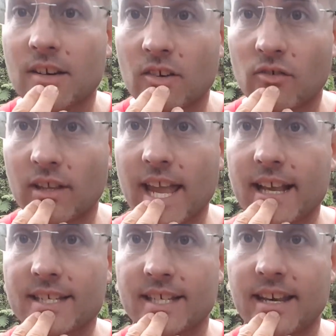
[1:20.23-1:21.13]

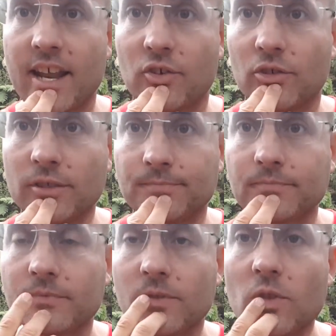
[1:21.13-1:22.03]
relaxed and natural,
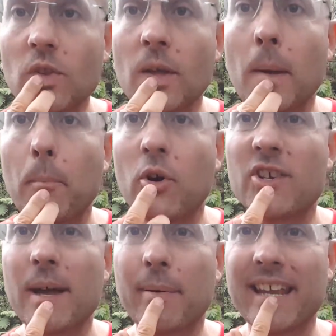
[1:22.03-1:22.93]

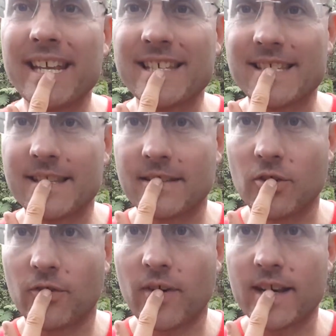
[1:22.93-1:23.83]
pushed up against
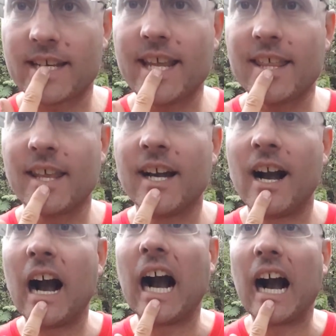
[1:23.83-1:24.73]
your front teeth,
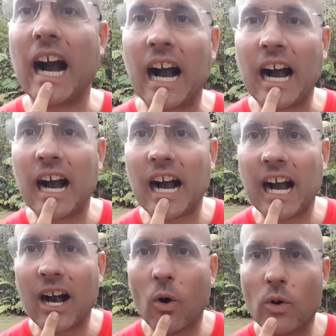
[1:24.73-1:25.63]

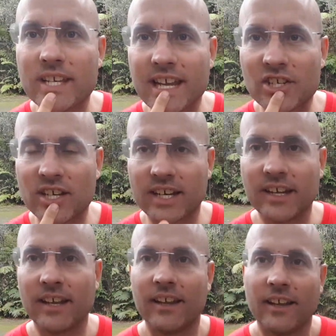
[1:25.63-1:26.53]
or touching
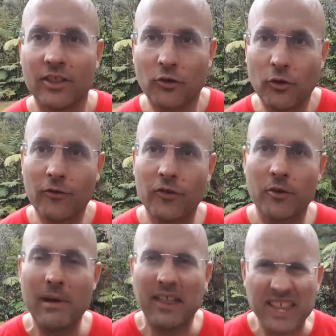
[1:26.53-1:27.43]
the roof of
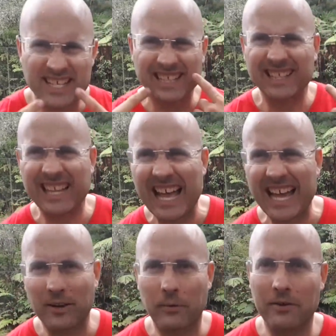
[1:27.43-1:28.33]
your mouth? That's a little
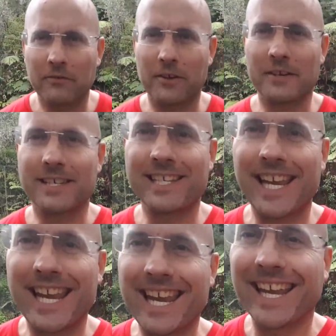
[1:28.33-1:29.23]
harder one for you to
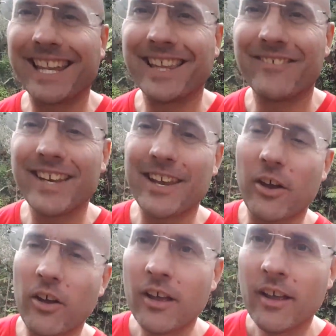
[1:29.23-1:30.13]
see in the video.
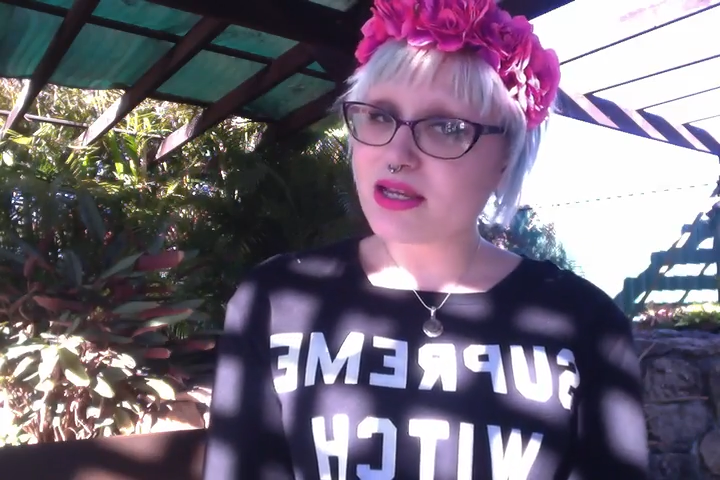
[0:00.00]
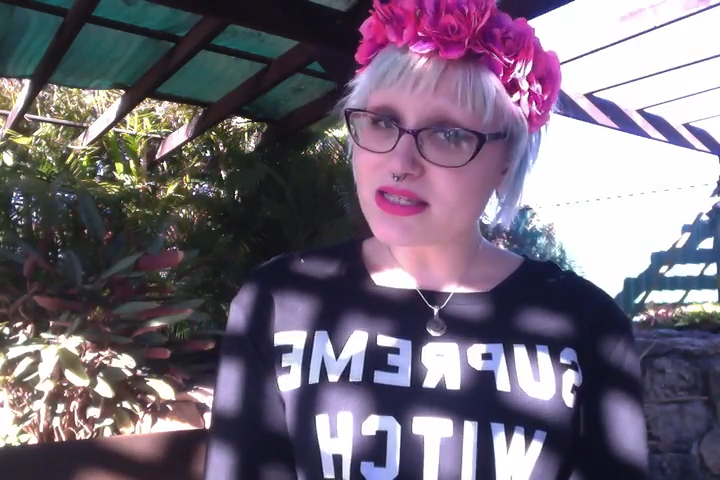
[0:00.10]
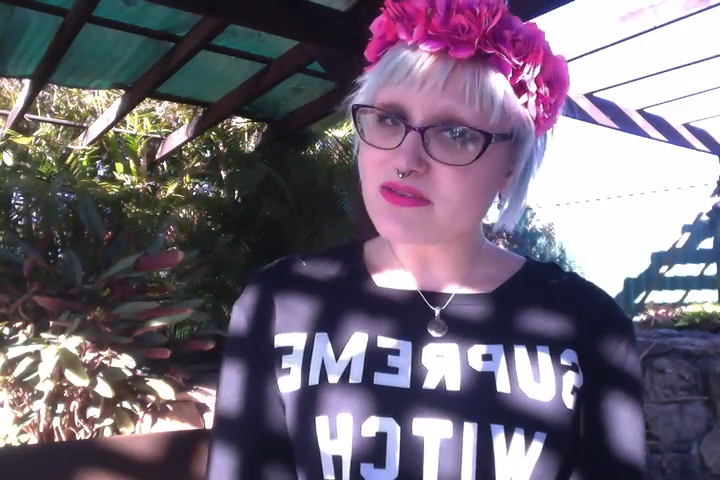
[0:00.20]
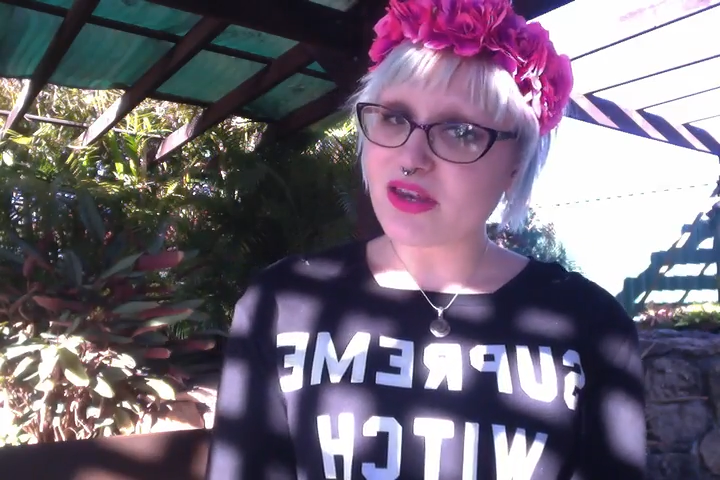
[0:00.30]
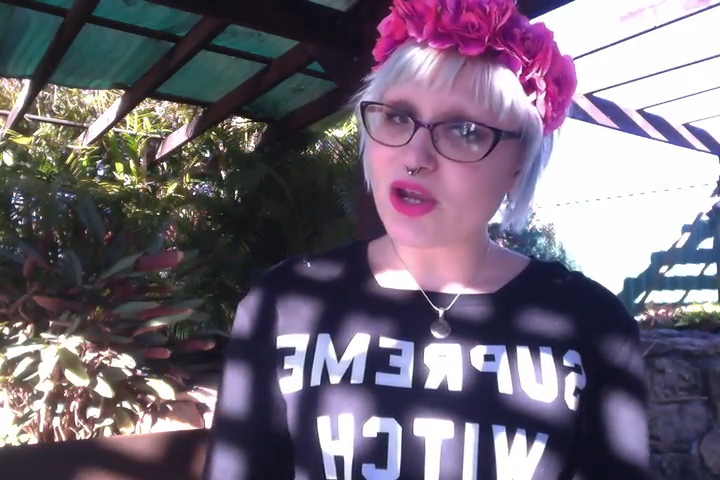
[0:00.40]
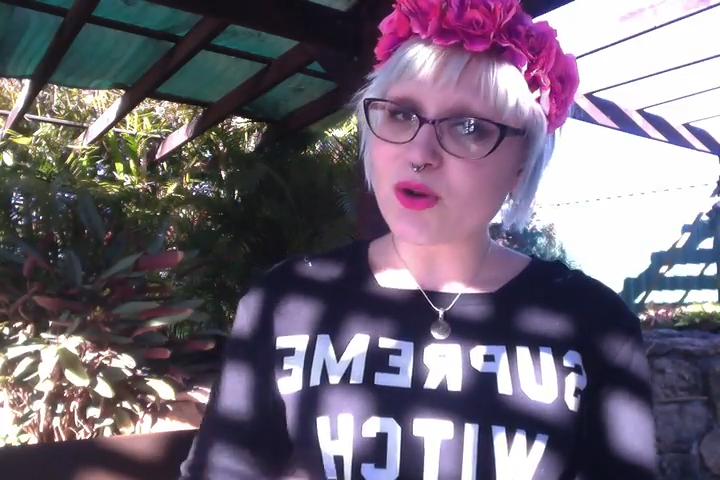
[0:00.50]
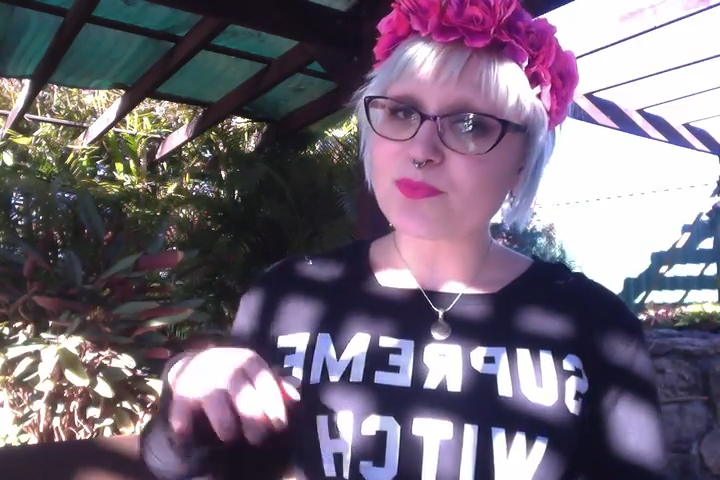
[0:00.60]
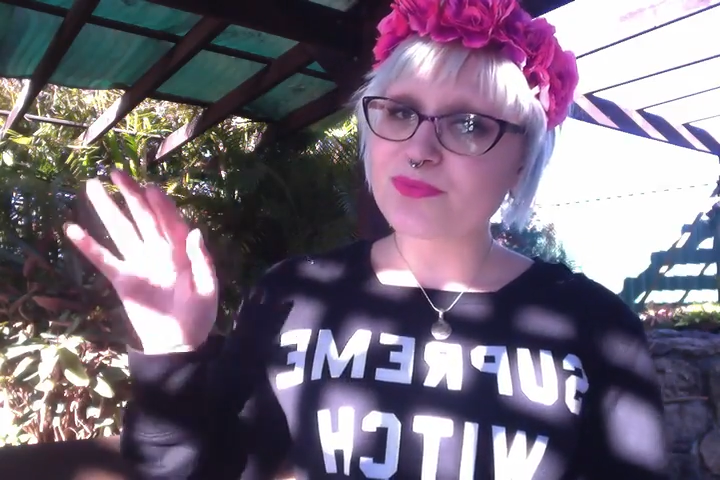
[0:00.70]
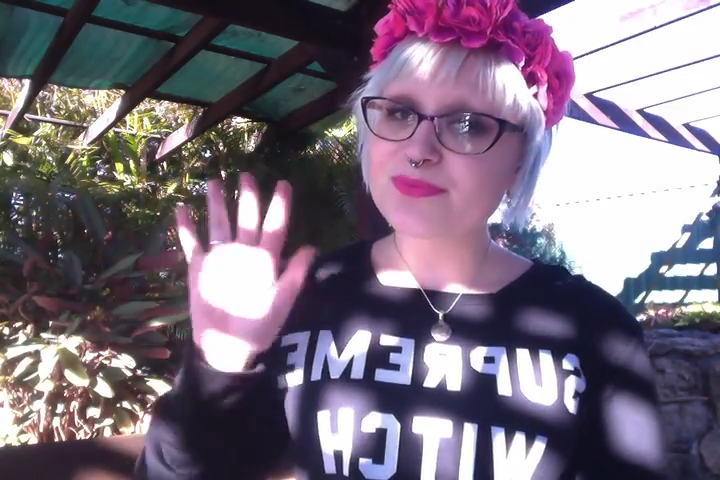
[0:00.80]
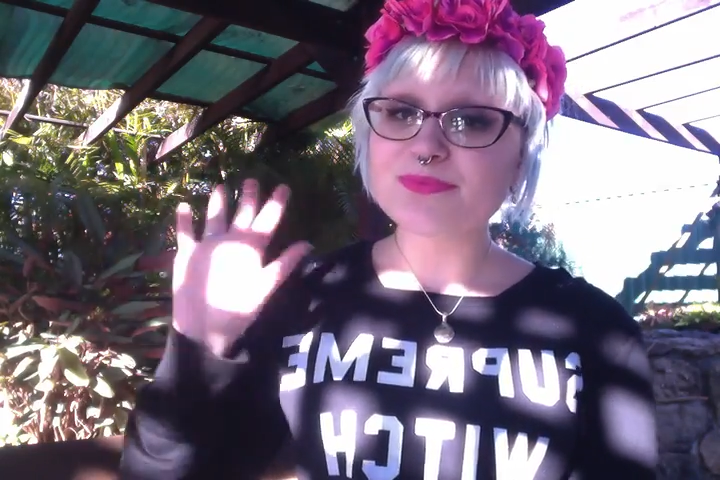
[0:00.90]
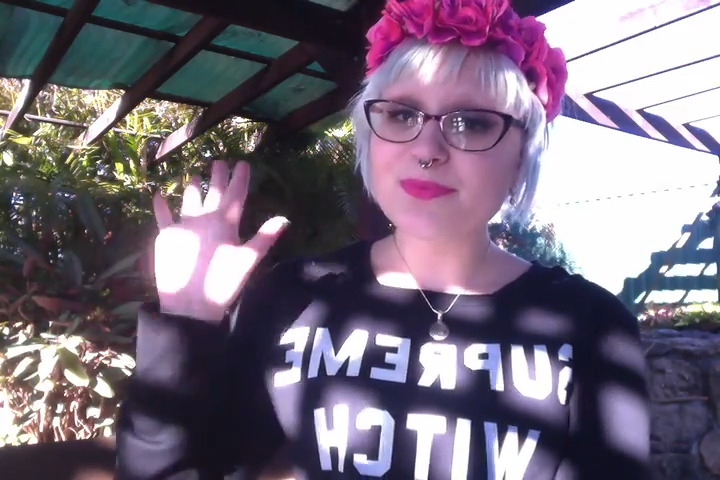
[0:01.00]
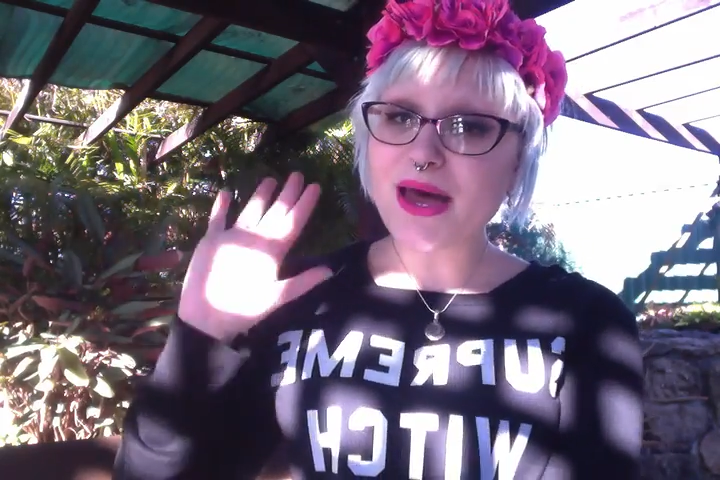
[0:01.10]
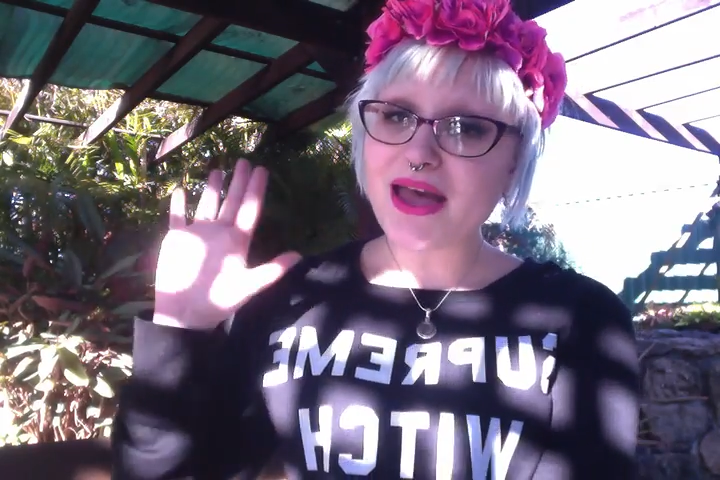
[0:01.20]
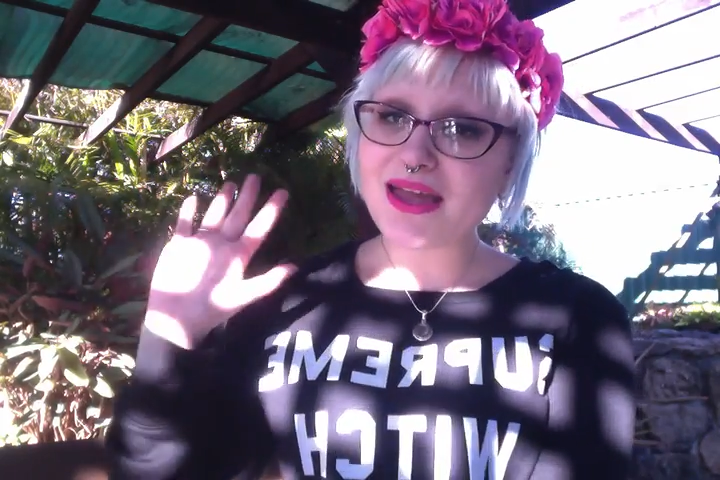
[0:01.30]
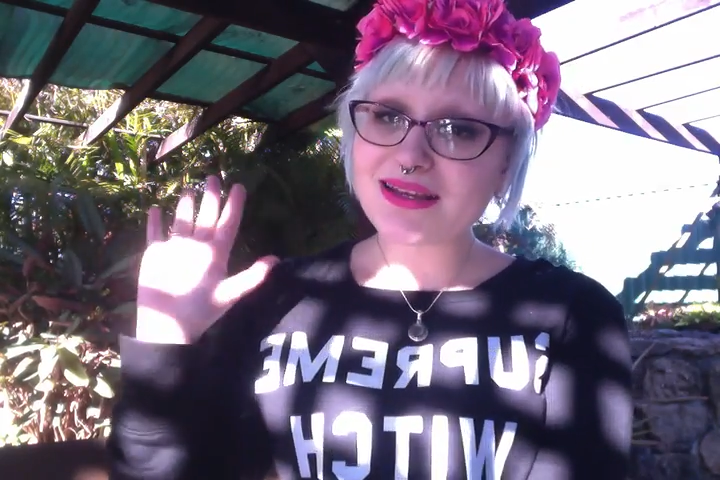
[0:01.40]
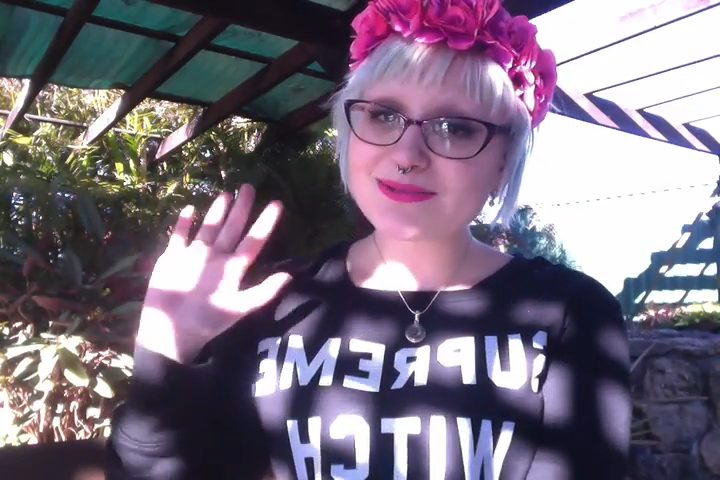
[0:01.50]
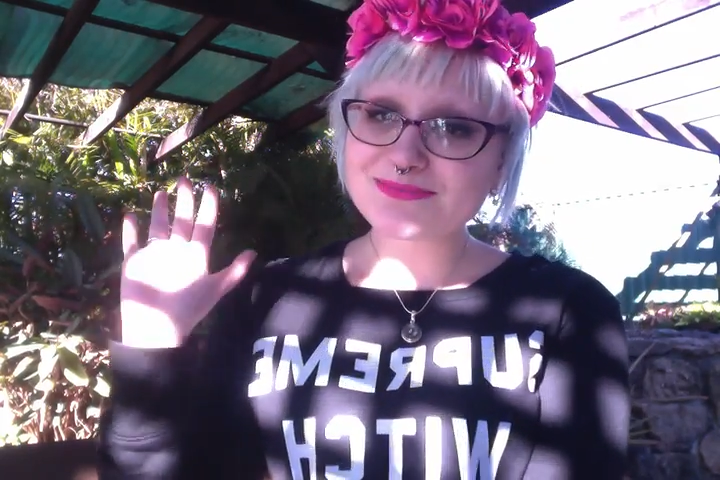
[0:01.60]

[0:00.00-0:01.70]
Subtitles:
next video. Bye!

Exercise brief → Repeat the data word for word, minus any pictures.

Your solution →
[1:20.23-1:21.13]

[1:21.13-1:22.03]
relaxed and natural,
[1:22.03-1:22.93]

[1:22.93-1:23.83]
pushed up against
[1:23.83-1:24.73]
your front teeth,
[1:24.73-1:25.63]

[1:25.63-1:26.53]
or touching
[1:26.53-1:27.43]
the roof of
[1:27.43-1:28.33]
your mouth? That's a little
[1:28.33-1:29.23]
harder one for you to
[1:29.23-1:30.13]
see in the video.
[0:00.00]
[0:00.10]
[0:00.20]
[0:00.30]
[0:00.40]
[0:00.50]
[0:00.60]
[0:00.70]
[0:00.80]
[0:00.90]
[0:01.00]
[0:01.10]
[0:01.20]
[0:01.30]
[0:01.40]
[0:01.50]
[0:01.60]

[0:00.00-0:01.70]
Subtitles:
next video. Bye!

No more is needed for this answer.